## Code Implmentation for RL4SBDD-M
This is the code implementation for the paper "RL4SBDD: Reinforcement Learning for Preference Alignment in Structure-based Drug Design".

### Installation
The code is developed based on the open-sourced project [OpenBioMed](https://github.com/PharMolix/OpenBioMed). Please follow the installation instructions in the OpenBioMed repository to set up the environment.

### Data Preparation
The processed CrossDocked2020 dataset can be downloaded [here](https://figshare.com/articles/dataset/crossdocked_pocket10_with_protein_tar_gz/25878871). Unzip the file and place the `crossdocked_pocket10_with_protein` in the `data` folder. Download the `split_by_name.pt` [here](https://drive.google.com/drive/folders/1CzwxmTpjbrt83z_wBzcQncq84OVDPurM) and 'test_set.zip' [here](https://drive.google.com/drive/folders/1j21cc7-97TedKh_El5E34yI8o5ckI7eK) and place them in the `data` folder.

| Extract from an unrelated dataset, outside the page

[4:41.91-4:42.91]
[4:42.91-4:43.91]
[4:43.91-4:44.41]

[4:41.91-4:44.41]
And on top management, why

### Sampling and Evaluation
We provide the model checkpoints after the 2nd round of iterative RL under the `checkpoints` folder. To run the sampling and evaluation, you can use the following commands:

```bash
bash scripts/sample/rl4sbdd-m.sh # Sampling with 10 molecules per pocket
bash scripts/sample/rl4sbdd-m_repeated.sh # Sampling with 100 samples per pocket
```

### Sampling Results
We provide the sampling and evaluation results of RL4SBDD-M under the `data/sample_results` folder.

### Training
For the initialization of the policy and value models, you should first process the training set with the following command:
```bash
python data_preparation/process_csd.py
```
You should set the `train_cutoff` and `val_cutoff` in the `configs/train/molcraft_cfg.yaml` and `configs/train/critique_sbdd.yaml` to 99800 and 99900, respectively. Then, run the following commands:
```bash
bash scripts/train/train_critique_sbdd.sh
bash scripts/train/train_molcraft_cfg.sh
```
The checkpoints of the policy and value models will be saved in the `lightning_logs` folder.

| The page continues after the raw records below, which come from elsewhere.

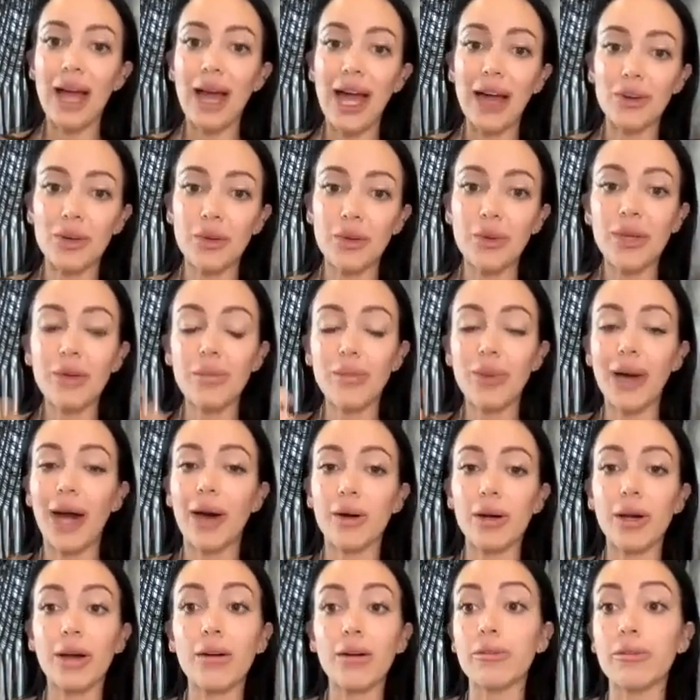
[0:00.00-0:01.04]
how do we
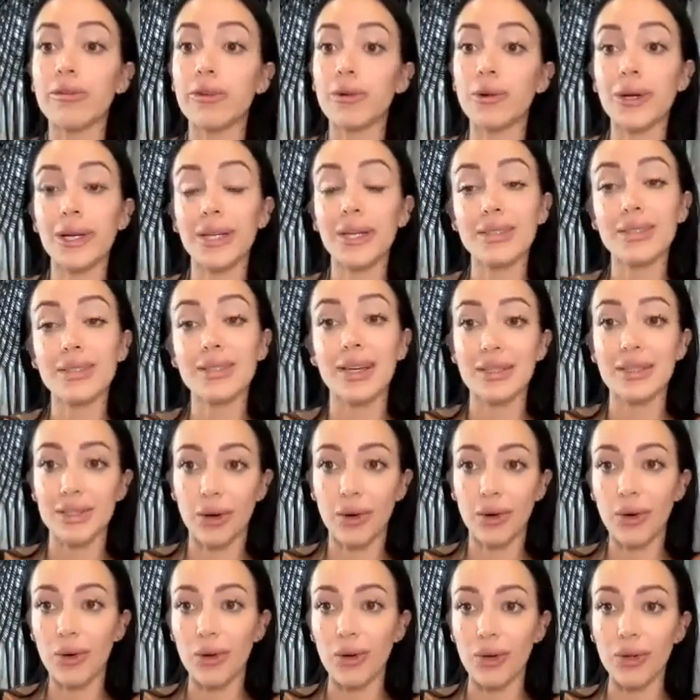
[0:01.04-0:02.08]
empower our voice as a
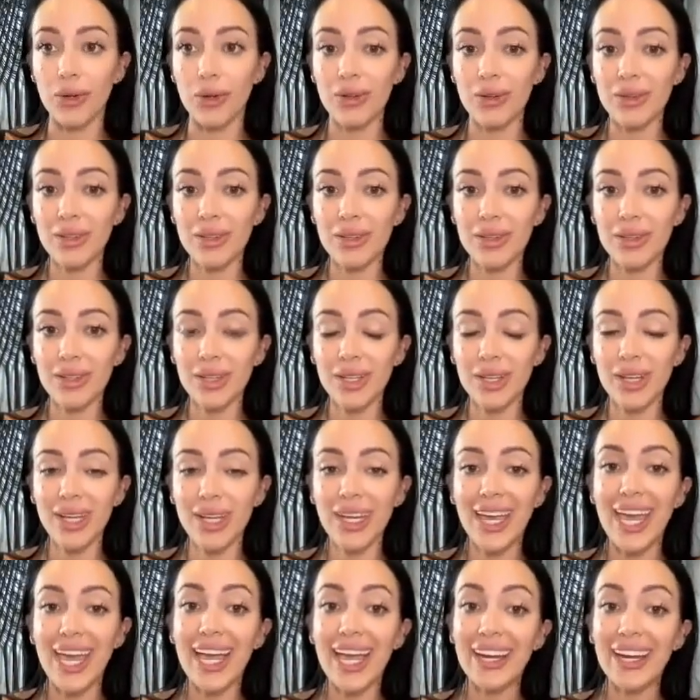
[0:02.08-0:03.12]
whole?
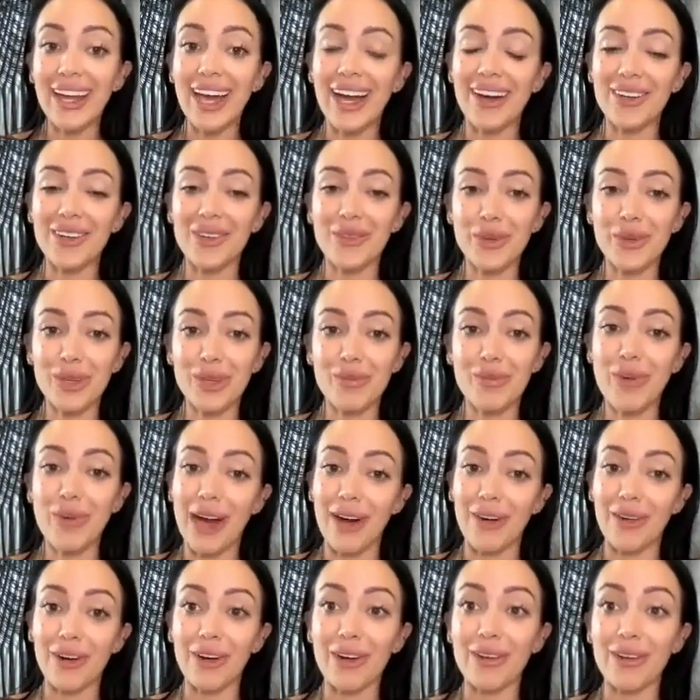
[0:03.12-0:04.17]
And how do we
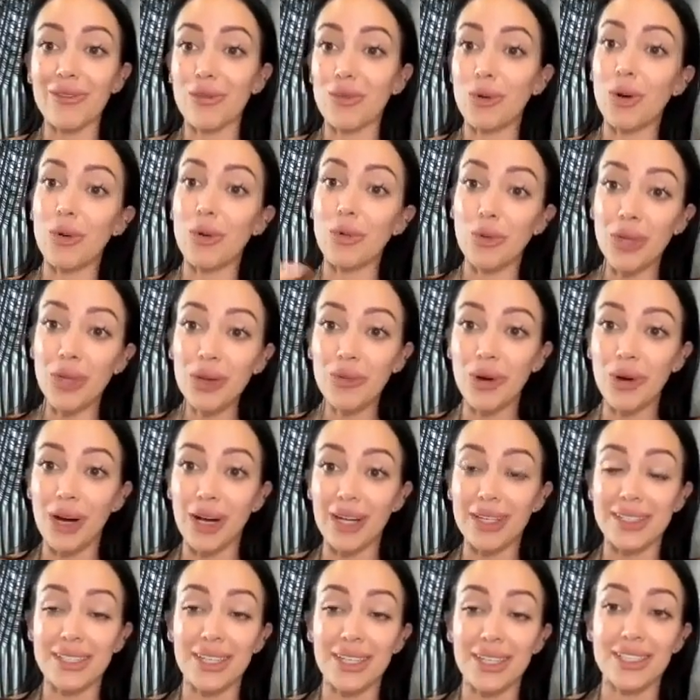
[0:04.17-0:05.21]
empower what we
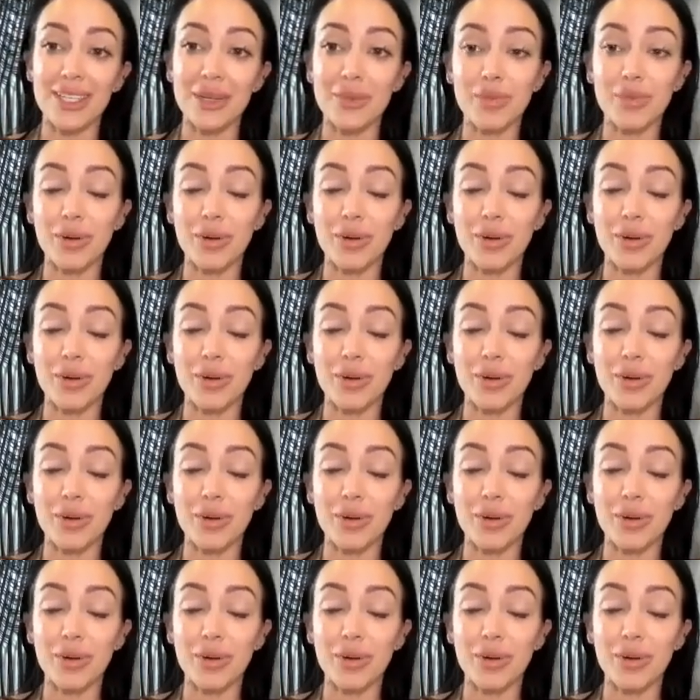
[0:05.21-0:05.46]
want as a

For the iterative RL, we provide the following script for parallel sampling on the training set:
```bash
bash scripts/run_train_sampling_dist.sh
```
For each iteration, you will need to set the `model_ckpt_path` in the command arguments within the bash script to the checkpoints of the policy model after the previous iteration, and set the `value_model_ckpt` in `configs/sample/Mixed_CG_CFG.yaml` to the checkpoints of the value model after the previous iteration.

Then, you need to run the following commands to perform filtering, post-processing, and compute the reward for the sampled molecules:
```bash
python data_preparation/merge_filter_data.py
python data_preparation/compute_train_reward.py
python data_preparation/postprocess_train.py
```
The final program will give the train cutoff and val cutoff, and you should set the `train_cutoff` and `val_cutoff` in the `configs/train/molcraft_cfg.yaml` and `configs/train/critique_sbdd.yaml` for the next iteration of training.

NOTE: The experiments are conducted on NVIDIA A800 GPUs with 80GB memory. If you encounter out of memory errors, you can reduce the batch size in the configs.